The Court (Mitchelmore JA, Ward P and Kirk JA agreeing), allowing the appeal, held:
As to the cladding representations:
1. When determining whether the first respondent's conduct was misleading or deceptive, it is necessary to objectively consider and determine the character of that conduct in relation to the appellants, bearing in mind what matters of fact each knew, or may be taken to have known, about the other as a result of the nature of their dealings and the conversations between them. The conduct of the person alleged to have engaged in the misleading or deceptive conduct must be viewed as a whole: [103].
Butcher v Lachlan Elder Realty Pty Ltd (2004) 218 CLR 592; [2004] HCA 60; Campbell v Backoffice Investments Pty Ltd (2009) 238 CLR 304; [2009] HCA 25; Campomar Sociedad Limitada v Nike International Ltd (2000) 202 CLR 45; [2000] HCA 12 considered.
1. In relation to the question of reliance, there is no requirement that the contravening conduct be the sole cause of loss or damage. It will suffice that the conduct "make some non-trivial, material, or substantial, contribution to the decision of a claimant to act in a particular way": [122].
I & L Securities Pty Ltd v HTW Valuers (Brisbane) Pty Ltd (2002) 210 CLR 109; [2002] HCA 41; Zong v Wang [2022] NSWCA 80 applied.
1. Contrary to the primary judge's conclusions, the first respondent engaged in conduct that was misleading or deceptive or was likely to mislead or deceive, which the appellants relied on in deciding to proceed with the cladding solution ultimately installed: [8], [102].
2. The primary judge erred by failing to assess reliance at the time when the appellants executed the variation to the contract which led to the change in cladding material. This error also infected her Honour's conclusions as to the loss or damage sustained by the appellants: [123], [133].
Sellars v Adelaide Petroleum NL (1994) 179 CLR 332; [1994] HCA 4; Marks v GIO Australia Holdings Ltd (1998) 196 CLR 494; [1998] HCA 69; Wardley Australia Ltd v Western Australia (1992) 175 CLR 514 at 526; [1992] HCA 55; Harvard Nominees Pty Ltd v Tiller (2020) 282 FCR 530; [2020] FCAFC 229 considered.

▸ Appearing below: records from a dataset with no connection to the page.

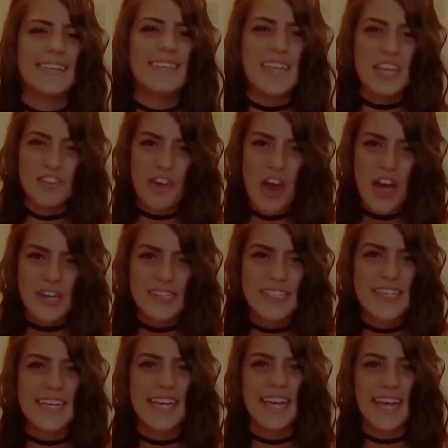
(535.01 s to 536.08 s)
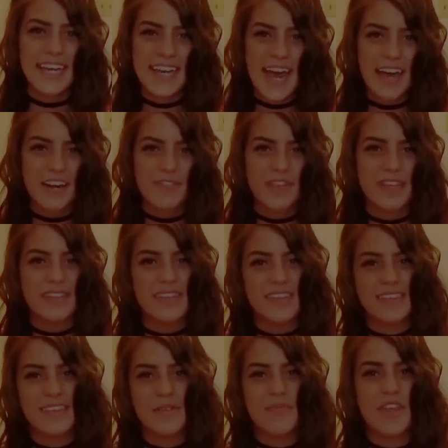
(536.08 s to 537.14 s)
detox it and get it out of its
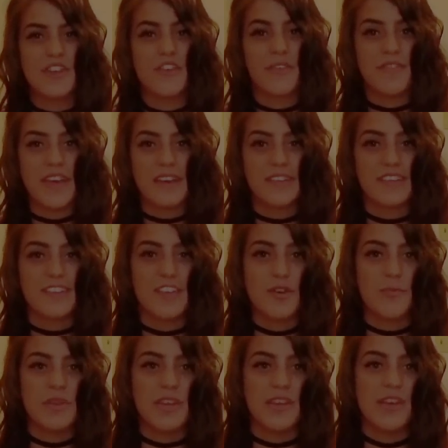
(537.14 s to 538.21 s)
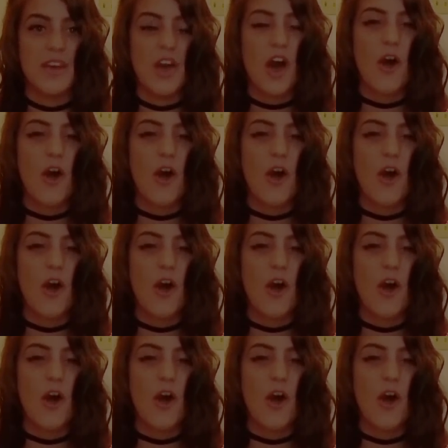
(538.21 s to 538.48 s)
system, then your face is going to be,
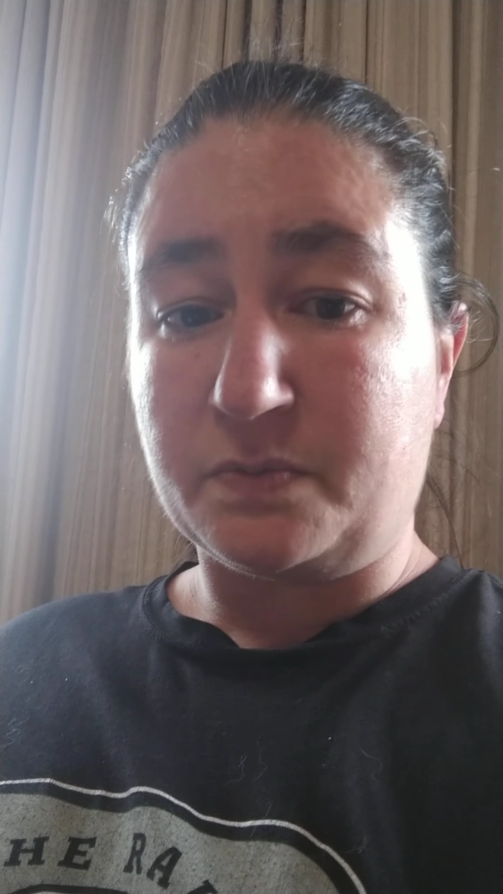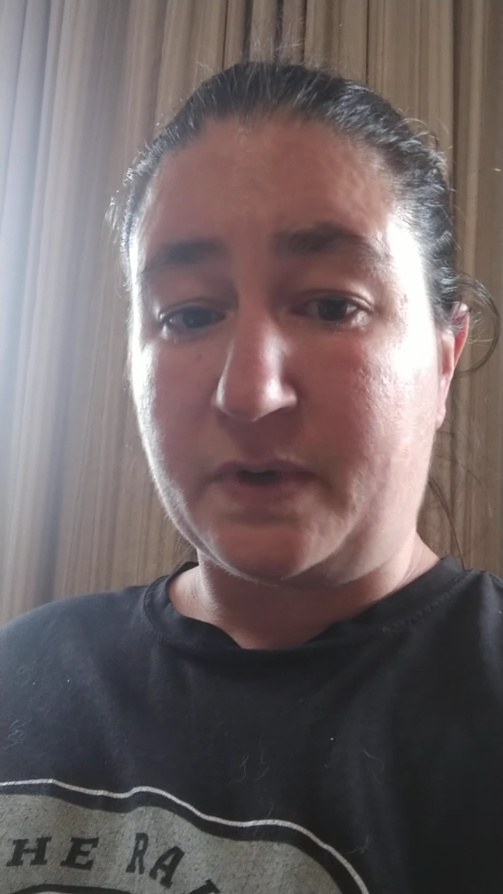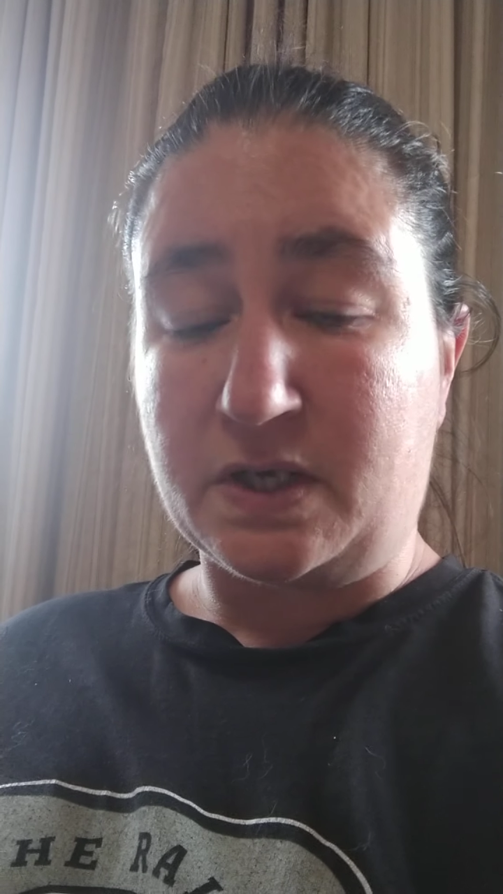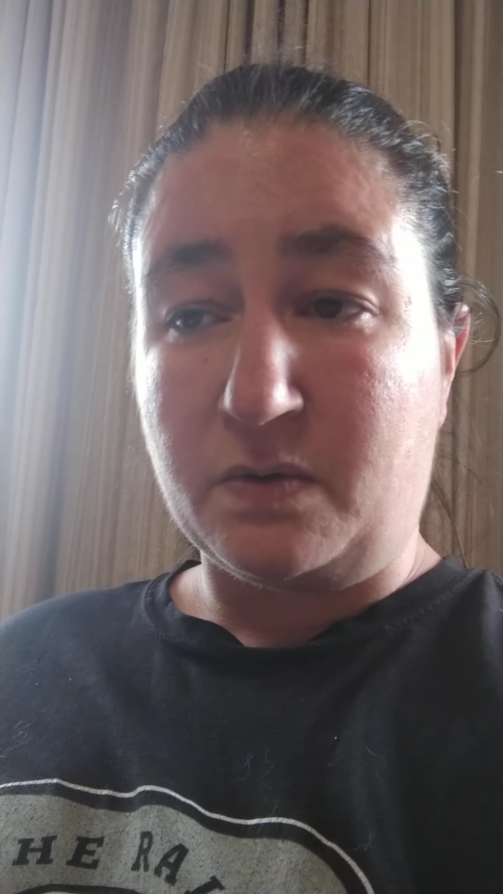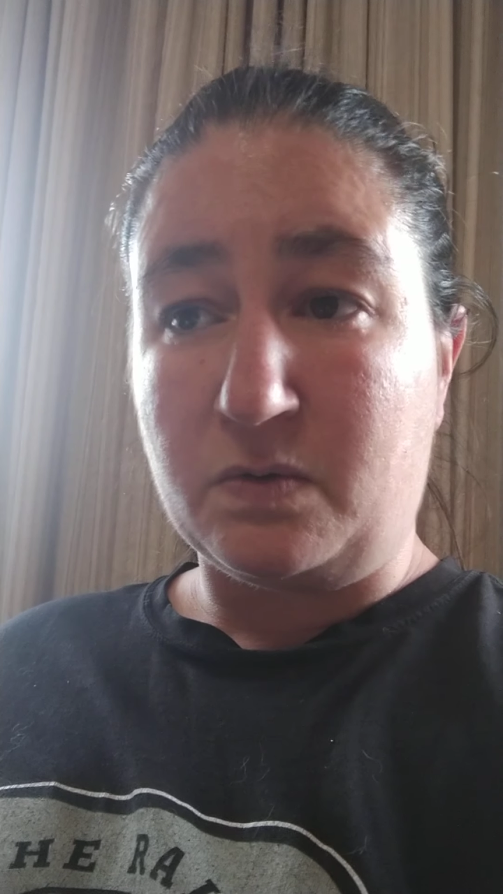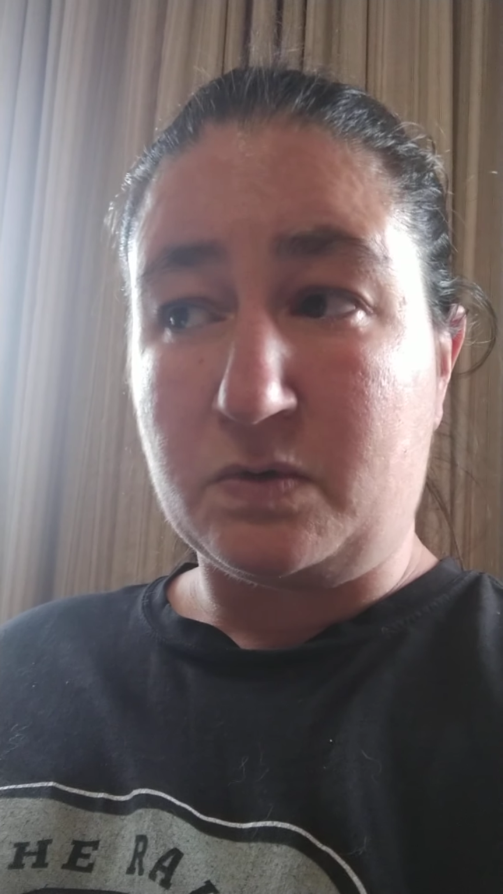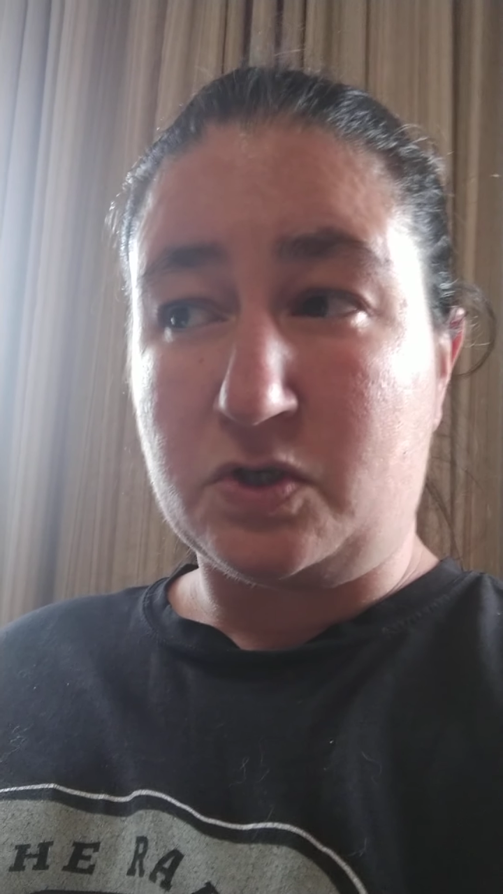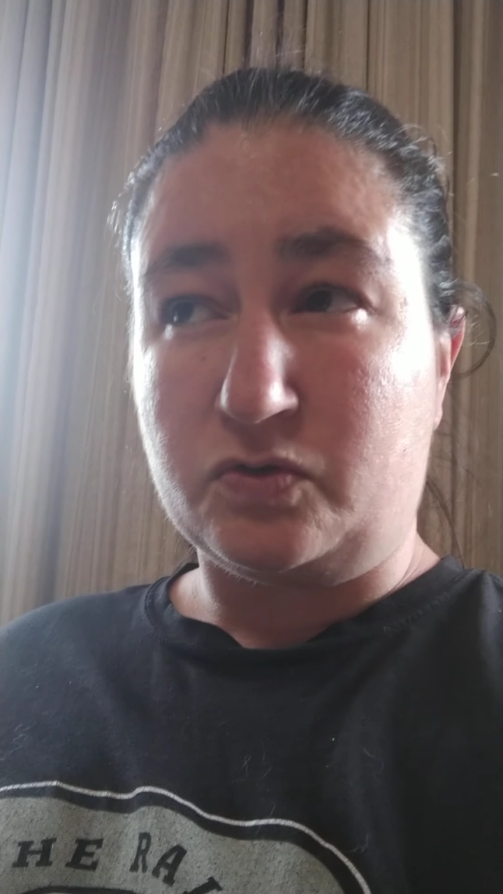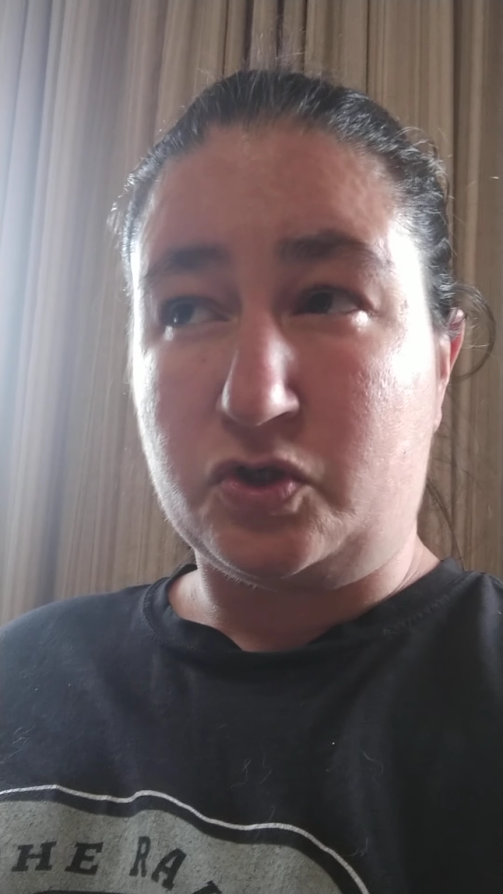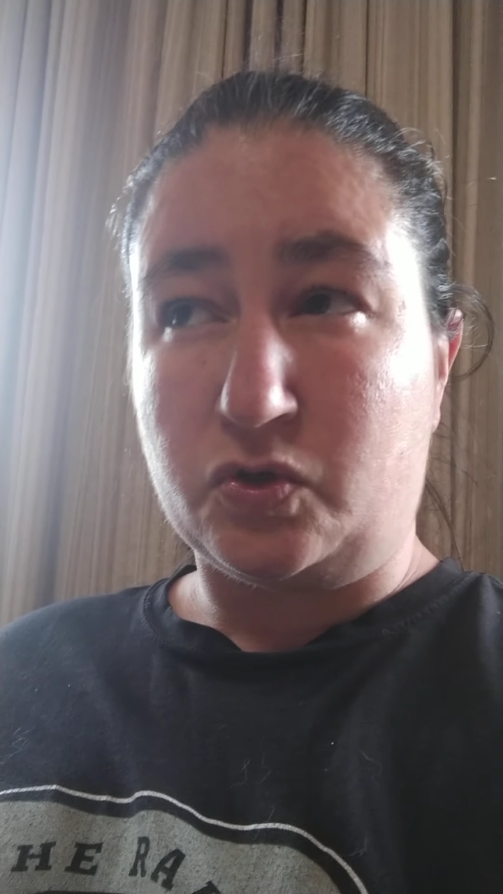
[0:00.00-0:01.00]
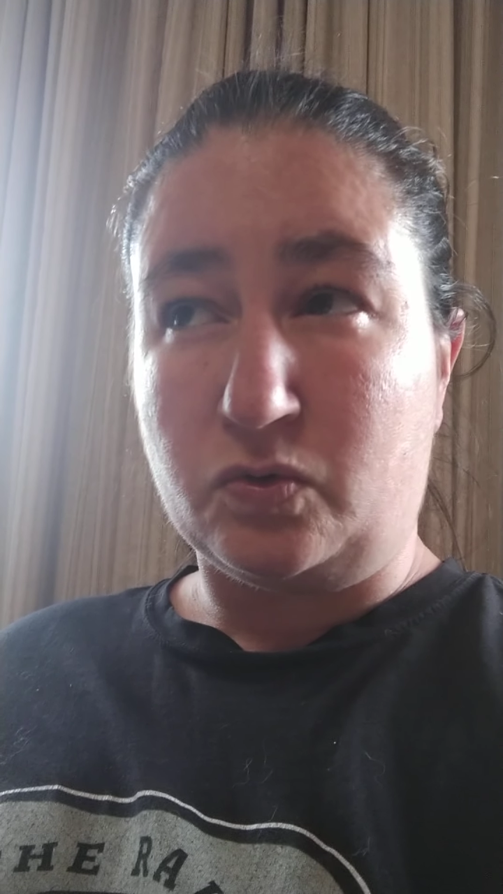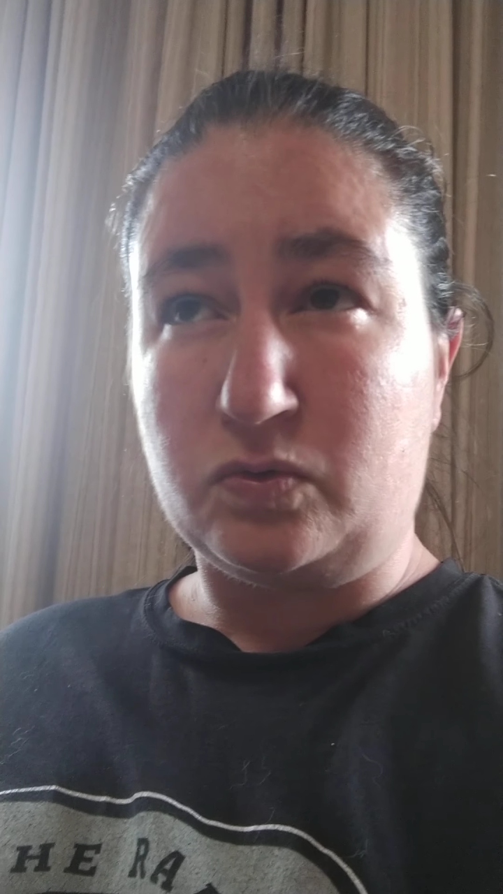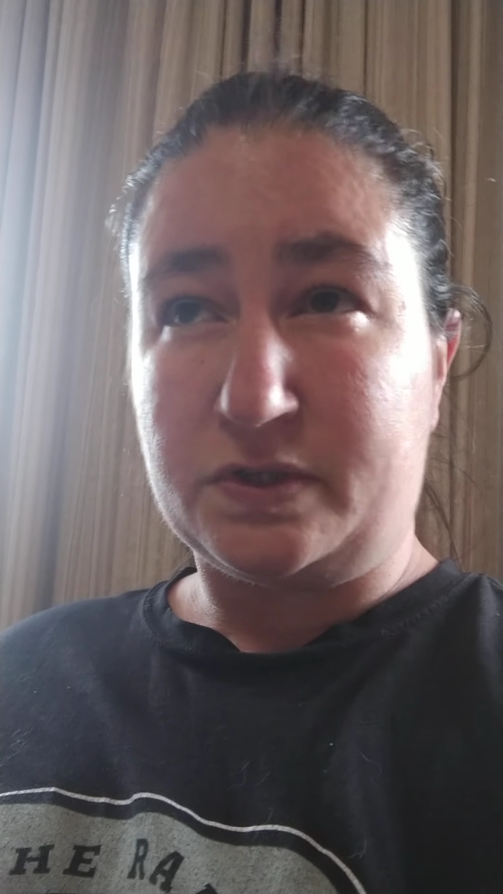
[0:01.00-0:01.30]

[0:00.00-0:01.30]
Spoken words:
but you do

As to whether the Larsens had contracted in their personal capacity or as trustees of the Fund:
1. In circumstances where the Fund was the owner of the land on which the house was built, the appellants could have had no capacity to enter into the contract with the respondents other than as trustees of the Fund. The primary judge erred in concluding to the contrary: [9], [139].
As to the claims relating to the internal doors, windows and external doors:
1. The primary judge did not err in the respects advanced by the appellants in dismissing their claim for loss and damage in relation to the external doors and windows. There was also no error in her Honour's conclusion regarding the claim for breach of contract in relation to the internal doors: [9], [151], [155]-[157].
As to the claim under the Design and Building Practitioners Act:
1. It is an arid exercise to consider whether the primary judge failed to consider the claim made under the Act in circumstances where, in any event, the loss and damage claimed rested on evidence which her Honour rejected and that rejection is not challenged on appeal: [10].